Sleep Health | Sleep Review
While poor sleep has been linked to higher levels of stress during the COVID-19 pandemic, more teens actually received the recommended amount of sleep compared to pre-pandemic sleep patterns, according to a new study from McGill University. Changes to daily routines triggered by bans allowed teenagers to follow their biological impulse to wake up and fall asleep later, reducing daytime sleepiness.
The study, published in Child and Adolescent Psychiatry and Mental Health, examines pre-pandemic sleep behavior and stress during the COVID-19 pandemic. According to the researchers, promoting better sleep habits could help reduce teenagers’ stress levels and improve their ability to cope with crisis situations.
“The pandemic has shown that postponing back school could help and should be implemented by schools interested in supporting the mental health of their students,” says lead author Reut Gruber, PhD, Full Professor in McGill’s Department of Psychiatry University, na publication.
Reducing stress by promoting more sleep
During the pandemic, teenagers’ wake-up and sleep times shifted around two hours later. Many young people also slept longer and had less need to catch up on lost sleep on the weekend.
The elimination of the morning commute, delayed school start and the cancellation of extracurricular activities enabled teenagers to follow their “delayed biological rhythm” – or their natural tendency to wake up and go to bed later, the researchers explain.
These changes meant that teenagers had more “usable hours” during the week to do their homework and not have to miss out on sleep in order to fulfill their commitments during the week. Similar results were reported in several countries around the world during the COVID-19 pandemic.
Less sleep combined with higher stress
The researchers found a link between the amount of sleep teenagers got before the pandemic and their perceived stress levels during the pandemic.
“A shorter sleep duration and a higher level of arousal before bed were associated with higher stress, while longer sleep and lower arousal before bed were associated with less stress,” says Gruber, who is also director of the attention, behavior and sleep laboratory at Douglas Research Center.

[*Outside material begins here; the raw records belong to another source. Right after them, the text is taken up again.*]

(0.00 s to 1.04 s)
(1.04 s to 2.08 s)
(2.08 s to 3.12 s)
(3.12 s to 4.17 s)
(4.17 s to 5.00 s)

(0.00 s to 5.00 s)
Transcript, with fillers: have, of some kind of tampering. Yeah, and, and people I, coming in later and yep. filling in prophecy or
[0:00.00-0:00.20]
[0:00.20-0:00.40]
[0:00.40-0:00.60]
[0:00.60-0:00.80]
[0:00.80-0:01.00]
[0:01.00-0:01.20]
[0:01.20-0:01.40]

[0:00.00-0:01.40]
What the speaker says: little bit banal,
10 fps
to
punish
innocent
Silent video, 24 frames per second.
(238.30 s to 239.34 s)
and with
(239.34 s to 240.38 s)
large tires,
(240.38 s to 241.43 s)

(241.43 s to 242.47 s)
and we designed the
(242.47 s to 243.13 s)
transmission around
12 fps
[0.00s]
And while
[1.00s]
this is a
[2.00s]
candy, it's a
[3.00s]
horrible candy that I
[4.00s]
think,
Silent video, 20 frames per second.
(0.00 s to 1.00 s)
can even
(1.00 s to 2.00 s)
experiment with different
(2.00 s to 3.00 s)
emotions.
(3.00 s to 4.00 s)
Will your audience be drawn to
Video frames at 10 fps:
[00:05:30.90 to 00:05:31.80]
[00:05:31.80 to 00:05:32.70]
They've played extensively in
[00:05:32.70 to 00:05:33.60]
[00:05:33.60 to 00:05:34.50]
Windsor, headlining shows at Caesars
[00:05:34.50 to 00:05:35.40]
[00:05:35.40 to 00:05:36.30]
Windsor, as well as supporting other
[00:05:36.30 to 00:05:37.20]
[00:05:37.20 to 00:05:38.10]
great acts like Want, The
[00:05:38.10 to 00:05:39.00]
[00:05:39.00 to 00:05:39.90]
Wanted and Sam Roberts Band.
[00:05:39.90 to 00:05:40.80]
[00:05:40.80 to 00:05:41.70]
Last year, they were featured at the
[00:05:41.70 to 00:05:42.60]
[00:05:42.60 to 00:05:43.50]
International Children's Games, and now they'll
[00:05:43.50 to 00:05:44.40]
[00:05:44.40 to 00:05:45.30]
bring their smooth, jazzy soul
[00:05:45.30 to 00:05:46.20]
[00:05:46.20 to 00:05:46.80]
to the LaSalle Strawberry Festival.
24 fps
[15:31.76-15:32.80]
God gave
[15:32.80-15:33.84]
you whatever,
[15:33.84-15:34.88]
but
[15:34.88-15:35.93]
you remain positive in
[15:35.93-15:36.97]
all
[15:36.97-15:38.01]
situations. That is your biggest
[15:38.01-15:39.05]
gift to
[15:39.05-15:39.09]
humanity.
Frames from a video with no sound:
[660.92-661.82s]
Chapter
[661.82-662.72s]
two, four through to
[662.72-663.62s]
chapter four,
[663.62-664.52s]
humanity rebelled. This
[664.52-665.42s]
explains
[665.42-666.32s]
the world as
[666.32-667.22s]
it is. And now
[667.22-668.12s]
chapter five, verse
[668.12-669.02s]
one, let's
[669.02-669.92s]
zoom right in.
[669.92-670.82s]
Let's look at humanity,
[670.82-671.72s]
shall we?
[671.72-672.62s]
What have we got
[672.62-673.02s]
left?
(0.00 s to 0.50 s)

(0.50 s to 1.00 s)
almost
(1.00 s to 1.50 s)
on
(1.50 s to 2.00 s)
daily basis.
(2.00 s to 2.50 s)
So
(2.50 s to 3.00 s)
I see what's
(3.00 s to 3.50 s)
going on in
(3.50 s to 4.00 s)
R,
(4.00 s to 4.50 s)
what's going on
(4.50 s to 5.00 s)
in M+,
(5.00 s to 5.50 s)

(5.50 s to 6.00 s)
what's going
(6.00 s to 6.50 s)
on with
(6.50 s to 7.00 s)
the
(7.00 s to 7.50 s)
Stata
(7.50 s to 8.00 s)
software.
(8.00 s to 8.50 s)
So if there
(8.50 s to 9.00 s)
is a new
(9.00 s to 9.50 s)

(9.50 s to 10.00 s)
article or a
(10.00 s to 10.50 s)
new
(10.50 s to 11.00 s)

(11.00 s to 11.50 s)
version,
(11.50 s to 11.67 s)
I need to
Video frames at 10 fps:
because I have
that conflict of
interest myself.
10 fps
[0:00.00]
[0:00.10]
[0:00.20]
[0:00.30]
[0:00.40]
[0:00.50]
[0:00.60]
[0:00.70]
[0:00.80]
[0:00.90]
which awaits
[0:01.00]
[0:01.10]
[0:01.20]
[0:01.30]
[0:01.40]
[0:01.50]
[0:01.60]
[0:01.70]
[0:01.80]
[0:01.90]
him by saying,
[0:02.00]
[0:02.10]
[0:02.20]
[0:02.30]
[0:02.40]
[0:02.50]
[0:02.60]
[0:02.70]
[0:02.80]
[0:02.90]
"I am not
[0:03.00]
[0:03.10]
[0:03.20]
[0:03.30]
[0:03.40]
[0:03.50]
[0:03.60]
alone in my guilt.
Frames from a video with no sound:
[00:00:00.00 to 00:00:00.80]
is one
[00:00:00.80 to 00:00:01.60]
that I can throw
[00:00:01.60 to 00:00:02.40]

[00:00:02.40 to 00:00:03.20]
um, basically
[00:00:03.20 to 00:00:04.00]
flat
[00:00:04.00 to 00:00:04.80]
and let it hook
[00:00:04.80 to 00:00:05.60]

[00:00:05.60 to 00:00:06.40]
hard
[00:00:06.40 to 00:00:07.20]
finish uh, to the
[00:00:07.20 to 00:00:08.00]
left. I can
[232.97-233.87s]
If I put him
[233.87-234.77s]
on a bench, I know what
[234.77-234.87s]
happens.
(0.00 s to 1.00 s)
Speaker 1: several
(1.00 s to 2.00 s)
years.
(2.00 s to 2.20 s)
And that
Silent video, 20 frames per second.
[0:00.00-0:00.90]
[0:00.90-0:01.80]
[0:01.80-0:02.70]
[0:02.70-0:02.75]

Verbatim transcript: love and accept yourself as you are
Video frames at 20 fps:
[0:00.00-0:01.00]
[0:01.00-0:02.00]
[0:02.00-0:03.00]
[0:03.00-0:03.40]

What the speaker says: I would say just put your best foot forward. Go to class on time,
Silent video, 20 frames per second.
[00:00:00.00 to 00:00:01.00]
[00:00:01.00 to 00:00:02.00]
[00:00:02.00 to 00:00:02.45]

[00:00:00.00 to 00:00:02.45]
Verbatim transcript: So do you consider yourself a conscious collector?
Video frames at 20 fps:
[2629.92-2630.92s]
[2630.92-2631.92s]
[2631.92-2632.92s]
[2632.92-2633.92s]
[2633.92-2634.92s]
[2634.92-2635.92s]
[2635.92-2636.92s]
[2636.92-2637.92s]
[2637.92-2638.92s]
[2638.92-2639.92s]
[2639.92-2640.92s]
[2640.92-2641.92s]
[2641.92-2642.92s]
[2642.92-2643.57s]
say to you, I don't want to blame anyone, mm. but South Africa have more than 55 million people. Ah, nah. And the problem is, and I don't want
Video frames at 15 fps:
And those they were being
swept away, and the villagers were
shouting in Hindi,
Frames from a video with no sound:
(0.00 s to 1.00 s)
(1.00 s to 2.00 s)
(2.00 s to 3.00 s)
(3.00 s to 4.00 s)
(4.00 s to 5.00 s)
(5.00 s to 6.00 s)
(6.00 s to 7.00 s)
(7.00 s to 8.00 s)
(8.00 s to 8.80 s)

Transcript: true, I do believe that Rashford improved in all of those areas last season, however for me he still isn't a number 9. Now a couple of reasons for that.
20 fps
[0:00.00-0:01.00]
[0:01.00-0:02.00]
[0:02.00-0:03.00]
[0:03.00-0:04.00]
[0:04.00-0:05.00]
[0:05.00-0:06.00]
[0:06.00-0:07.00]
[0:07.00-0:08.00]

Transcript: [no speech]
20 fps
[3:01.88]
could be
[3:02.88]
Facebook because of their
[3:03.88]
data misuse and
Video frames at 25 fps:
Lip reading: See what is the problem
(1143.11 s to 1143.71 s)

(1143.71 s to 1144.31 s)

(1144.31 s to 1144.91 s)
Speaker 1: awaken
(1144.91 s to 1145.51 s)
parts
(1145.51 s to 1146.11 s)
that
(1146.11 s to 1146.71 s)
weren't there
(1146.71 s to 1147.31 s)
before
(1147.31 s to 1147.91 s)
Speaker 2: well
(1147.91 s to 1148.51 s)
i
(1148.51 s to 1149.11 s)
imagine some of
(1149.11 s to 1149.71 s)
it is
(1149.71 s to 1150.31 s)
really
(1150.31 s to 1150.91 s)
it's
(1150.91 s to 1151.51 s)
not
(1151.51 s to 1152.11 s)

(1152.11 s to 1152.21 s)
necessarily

“The tendency for teenagers not to get enough sleep was a global problem even before the COVID-19 pandemic. It is now more important than ever to address the problem, ”said co-author Sujata Saha, principal of the Riverside School Board’s Heritage Regional High School, in a press release. “The pandemic has increased the level of insecurity and psychological stress around the world. Today’s heightened mental health challenges are predicted to continue well beyond the pandemic. “
“Not getting enough sleep and being overly stimulated before bed are bad habits that can be changed. We can address these behaviors with preventative measures to reduce teenagers’ stress in the face of overwhelming situations like the COVID-19 pandemic, ”says Gruber.